Plans are in the works for Meaford’s former high school, as well as its neighbouring running track and green space.

A Toronto-based not-for-profit is proposing to turn the site of Meaford’s former high school at St. Vincent Street into an engineering and trades college, while the municipality is setting aside funds and seeking the county’s help to buy the nearby track property to construct affordable housing.

The former Georgian Bay Secondary School closed in 2021 when the new kindergarten to Grade 12 Georgian Bay Community School opened. The Bluewater District School Board sold the building and declared the neighbouring track property surplus.

Meaford Mayor Ross Kentner said in a Facebook post he and Deputy-mayor Shirley Keaveney recently met with Amaninder Bharj, who founded the Toronto Excellence College, alongside his wife. The couple initially hoped to construct a campus in Toronto, but branched out and purchased the former Georgian Bay Secondary School in Meaford when its search for a suitable building in the city fell short.

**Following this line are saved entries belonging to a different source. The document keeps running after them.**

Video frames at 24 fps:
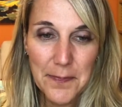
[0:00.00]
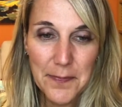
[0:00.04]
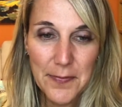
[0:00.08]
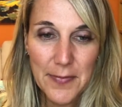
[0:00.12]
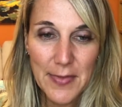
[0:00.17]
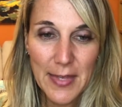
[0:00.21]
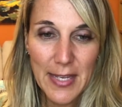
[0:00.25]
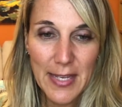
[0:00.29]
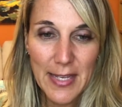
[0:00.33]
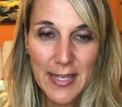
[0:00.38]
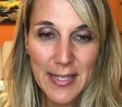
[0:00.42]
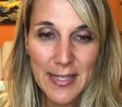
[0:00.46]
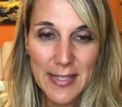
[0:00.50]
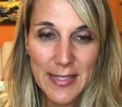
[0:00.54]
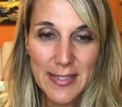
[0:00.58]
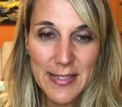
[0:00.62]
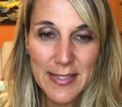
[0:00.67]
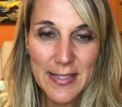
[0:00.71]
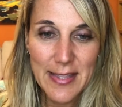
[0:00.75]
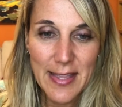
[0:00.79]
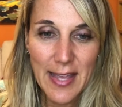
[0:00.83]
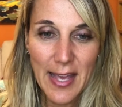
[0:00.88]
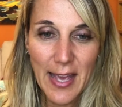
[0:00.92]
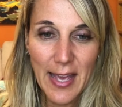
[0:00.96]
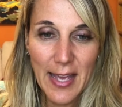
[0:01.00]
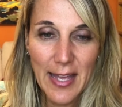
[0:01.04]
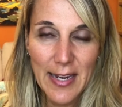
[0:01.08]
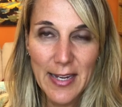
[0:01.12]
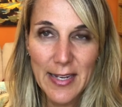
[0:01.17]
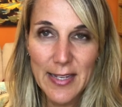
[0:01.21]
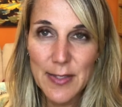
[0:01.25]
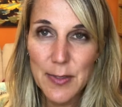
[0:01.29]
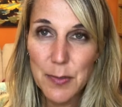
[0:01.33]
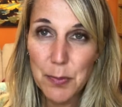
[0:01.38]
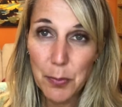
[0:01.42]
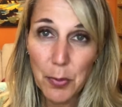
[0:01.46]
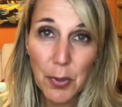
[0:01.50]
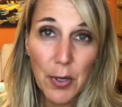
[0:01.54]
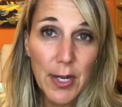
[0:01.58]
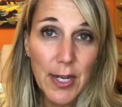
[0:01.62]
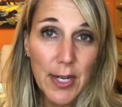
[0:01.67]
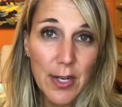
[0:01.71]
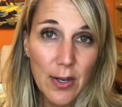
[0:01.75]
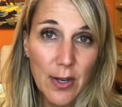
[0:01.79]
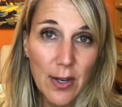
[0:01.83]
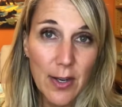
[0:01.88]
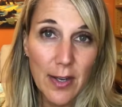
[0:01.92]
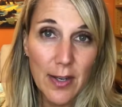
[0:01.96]
is that it's pretty
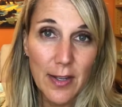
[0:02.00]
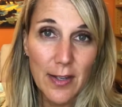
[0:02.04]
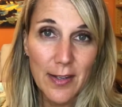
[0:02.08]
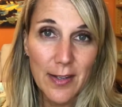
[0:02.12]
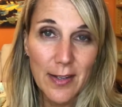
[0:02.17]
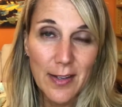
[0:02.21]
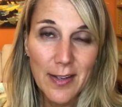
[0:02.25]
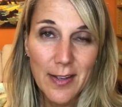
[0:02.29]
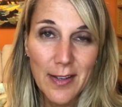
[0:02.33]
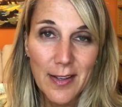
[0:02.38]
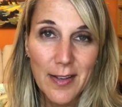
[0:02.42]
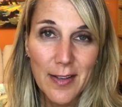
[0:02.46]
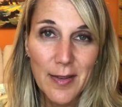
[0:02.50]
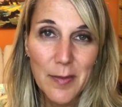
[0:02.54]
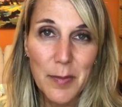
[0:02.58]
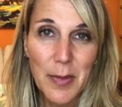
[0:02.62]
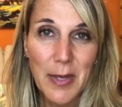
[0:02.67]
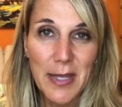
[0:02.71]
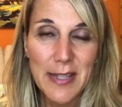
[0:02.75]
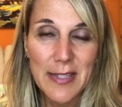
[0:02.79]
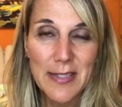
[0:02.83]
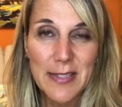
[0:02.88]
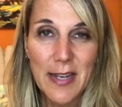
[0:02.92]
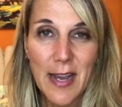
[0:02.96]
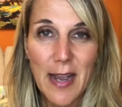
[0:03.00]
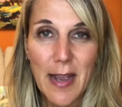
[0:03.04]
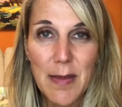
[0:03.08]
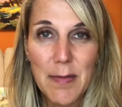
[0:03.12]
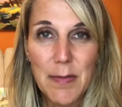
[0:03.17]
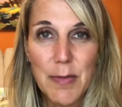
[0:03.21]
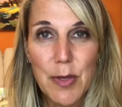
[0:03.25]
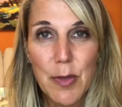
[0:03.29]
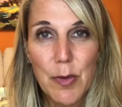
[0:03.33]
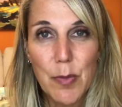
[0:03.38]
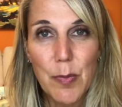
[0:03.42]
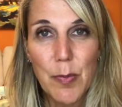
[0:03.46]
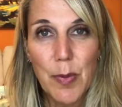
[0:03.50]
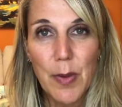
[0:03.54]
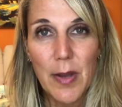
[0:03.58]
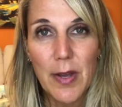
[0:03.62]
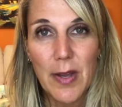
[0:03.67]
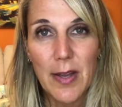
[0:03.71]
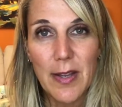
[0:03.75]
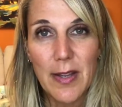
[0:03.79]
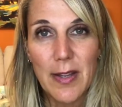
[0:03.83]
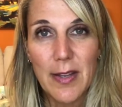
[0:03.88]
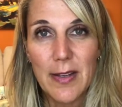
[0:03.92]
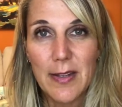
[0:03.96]
good. By the time you
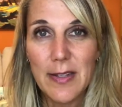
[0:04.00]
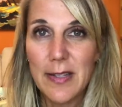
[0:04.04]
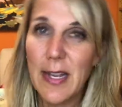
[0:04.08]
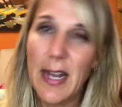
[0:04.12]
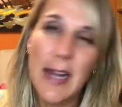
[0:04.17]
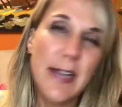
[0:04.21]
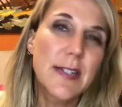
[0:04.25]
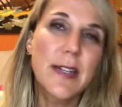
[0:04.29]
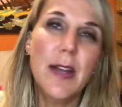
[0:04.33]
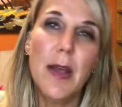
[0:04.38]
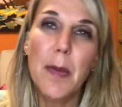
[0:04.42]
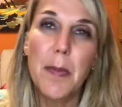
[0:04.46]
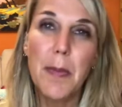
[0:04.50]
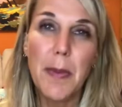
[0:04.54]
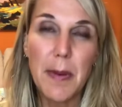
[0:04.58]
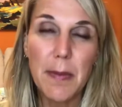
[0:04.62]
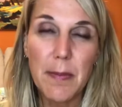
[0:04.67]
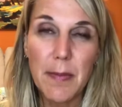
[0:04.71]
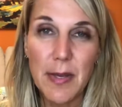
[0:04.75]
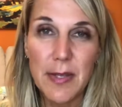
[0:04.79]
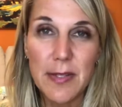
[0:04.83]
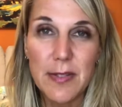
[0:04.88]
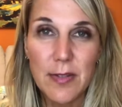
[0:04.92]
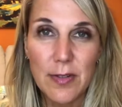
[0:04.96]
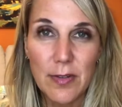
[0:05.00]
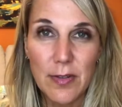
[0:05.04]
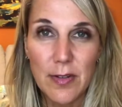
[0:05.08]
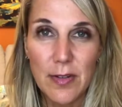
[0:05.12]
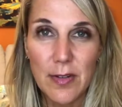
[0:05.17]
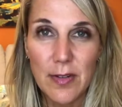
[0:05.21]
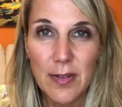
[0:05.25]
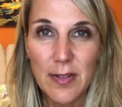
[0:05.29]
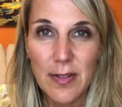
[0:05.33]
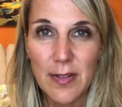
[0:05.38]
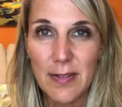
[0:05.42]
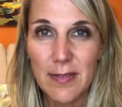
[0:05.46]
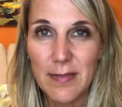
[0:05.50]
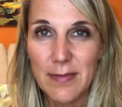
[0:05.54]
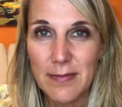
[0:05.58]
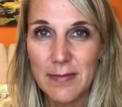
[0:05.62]
put ketchup and mustard and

In an e-mailed response to questions, Bharj said the sale of the former school building closed in June. He called the building a perfect match for the needs of the college.

According to the Toronto Excellence College website, the federally incorporated not-for-profit organization is looking for $8 million in donations toward the $20-$25 million Meaford Campus project with a tentative start date in September 2024, although there are several regulatory hurdles, as well as renovations and curriculum approvals to satisfy before the trade school can open to students.

Bharj said the TEC is working with an engineering firm that is proposing repairs to the roof, electrical and HVAC systems as part of a refurbishment.

In a statement on the TEC website, Bharj said he moved to Canada in 2007 with a degree in computer science, and after facing challenges in the information and technology job market, he ventured into an insurance brokerage career. It’s there he was able to “bridge the gap” between technology and insurance “leading to a flourishing business” serving over 1,000 insurance agents nationally.

Bharj said he and his wife Rasneet (a member of the Ontario College of Teachers since 2010) dreamed of opening a post-secondary school to provide engineering and computer science training and eventually expanded on their idea.

“As we delved deeper into the needs and possibilities of opening the institute, it became evident that there was a burgeoning demand for trades and a variety of other skills, besides engineering and computer science,” Bharj said in a statement on the website for the proposed college.

Bharj the college will refurbish the former GBSS building while boosting local employment and providing opportunities for local post-secondary students to study at home. The post said 80 per cent of the student population will be domestic pupils while 20 per cent will be international students.

Bharj said tuition fees will be on par with similar colleges.

In the mayor’s Facebook post, Kentner said the town’s lack of post-secondary education options is one of the toughest economic realities faced by the community.

Kentner said he recommended Bharj “dovetail” course offerings with those offered by Georgian College at campuses in Owen Sound and Collingwood while exploring the trades needs of TC Energy for its massive proposed pumped-storage project in the municipality.

Kentner also noted the college has applied to the municipality’s planning department for a residential component to go along with the trades school. Up to 80 residential units may be included on the college’s campus for students and faculty, Kentner said.

“We’re excited about this development on a number of levels. It is so important to have post-secondary education opportunities in the community. Students need part-time jobs and we have jobs to be filled. Having a cohort of post-secondary students living in Meaford will be a significant economic boost to the municipality,” Kentner said.

Meanwhile, Keaveney said in a post to Facebook that she intends to put forward a motion at Grey County’s September 28 council meeting asking council to direct staff to return with a report identifying potential options for the nearby track property.

Meaford council held a special council meeting Monday to discuss the future of the property. As part of that meeting, a senior planner with Grey County gave a presentation outlining the need for affordable housing within the county.

“We have a once-in-a-lifetime opportunity to explore options for this location which would maintain as much green space as possible while adding affordable rental units to the property,” Keaveney said.

The issue became a key talking point during the 2022 municipal election, with many residents wanting the municipality to purchase the property from the Bluewater District School Board and keep it open to the public.

The school board has since declared the land surplus, and the municipality has one more month to express interest in purchasing the property.

Meaford council has agreed to pull $500,000 from reserves to put towards the asking price, which Keaveney said the municipality is unable to share with the public.

Keaveney said the asking price prevents the municipality from purchasing the property independently and keeping it as a public green space.

“This is a huge and expensive undertaking that Meaford cannot manage ourselves, we do not have the resourcing, staff capacity or available funds,” Keaveney said.

Grey County is holding $370,100 in reserves for an affordable housing project in Meaford. The money is the county portion of the PILT (Payment in Lieu Settlement) from the federal government for the military base lands at the 4th Canadian Division Training Centre.

“There are many unanswered questions at this point but I am committed to trying to gain control of this property so we have say in the eventual uses for the track which would most benefit our community,” Keaveney said.